## Work task:
Every line below needs to be transcribed without alteration, and no image may be carried over.

##### Provided information #####

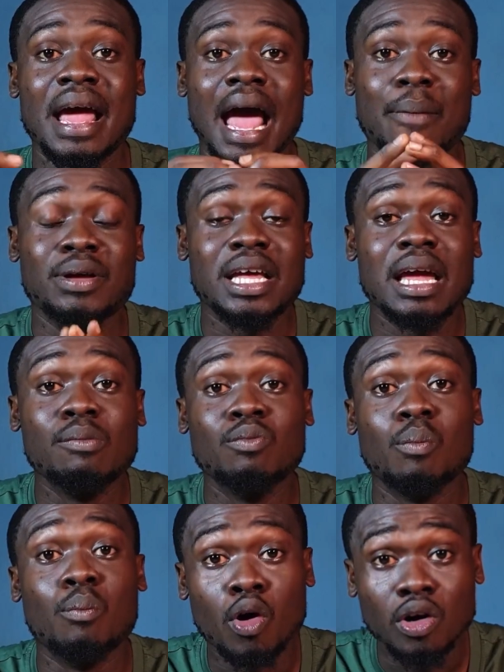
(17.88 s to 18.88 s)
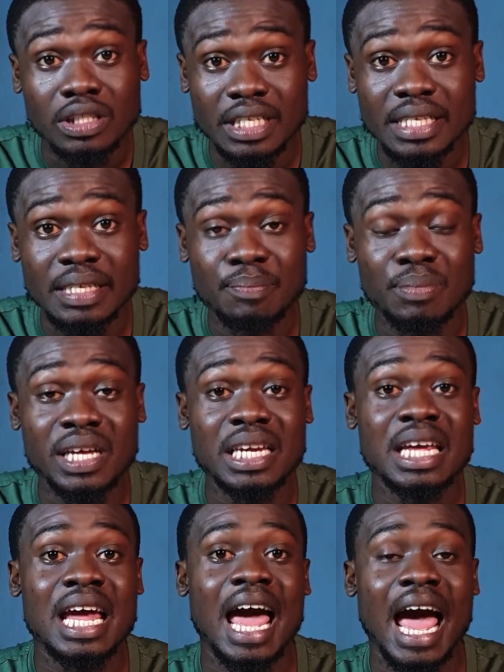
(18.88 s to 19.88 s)
I became more disciplined
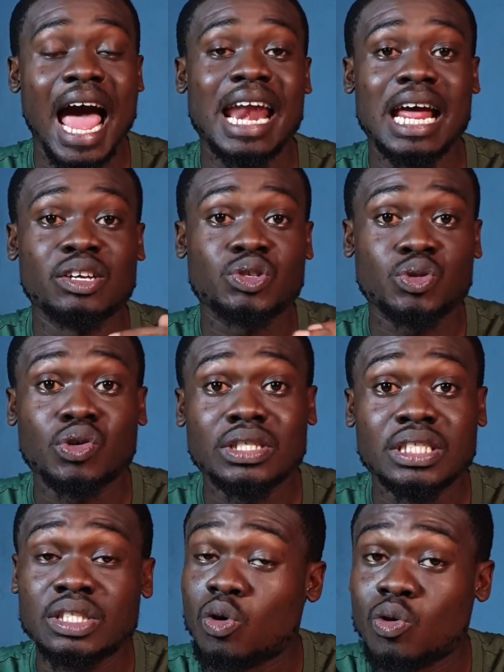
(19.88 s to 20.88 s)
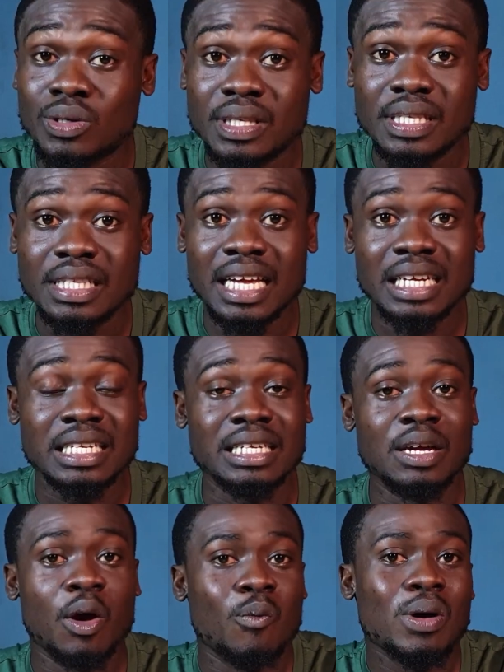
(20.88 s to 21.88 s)
and I studied
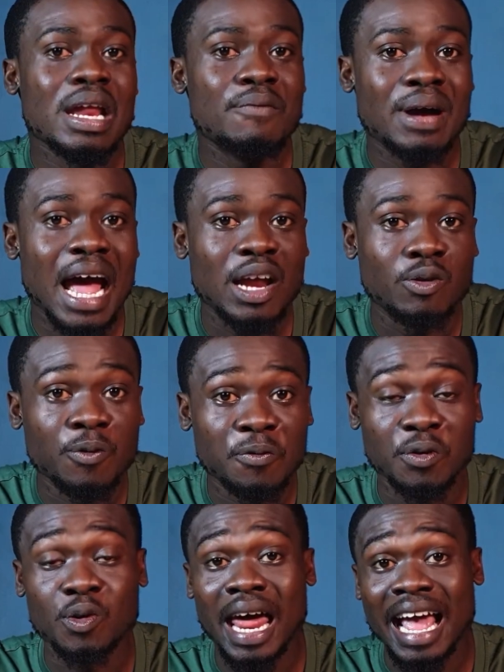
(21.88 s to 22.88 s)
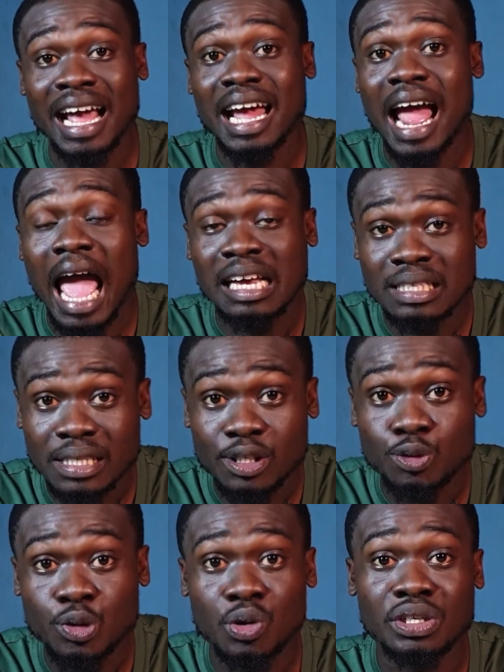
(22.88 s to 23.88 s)
consistently. Whenever I don't feel like, I
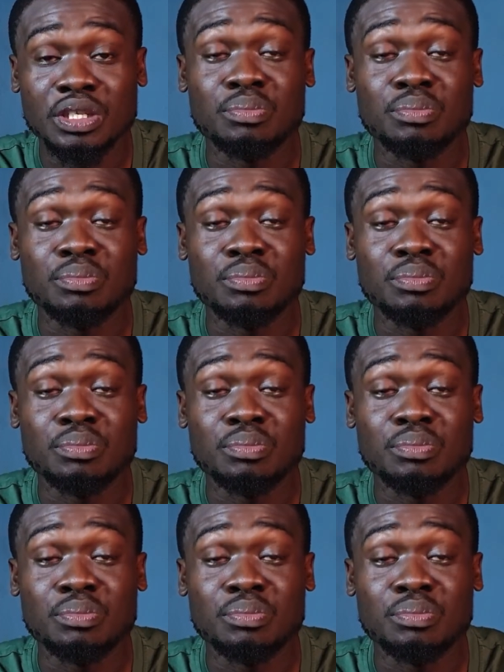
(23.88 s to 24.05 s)
still study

#####

## Expected output:
(17.88 s to 18.88 s)
(18.88 s to 19.88 s)
I became more disciplined
(19.88 s to 20.88 s)
(20.88 s to 21.88 s)
and I studied
(21.88 s to 22.88 s)
(22.88 s to 23.88 s)
consistently. Whenever I don't feel like, I
(23.88 s to 24.05 s)
still study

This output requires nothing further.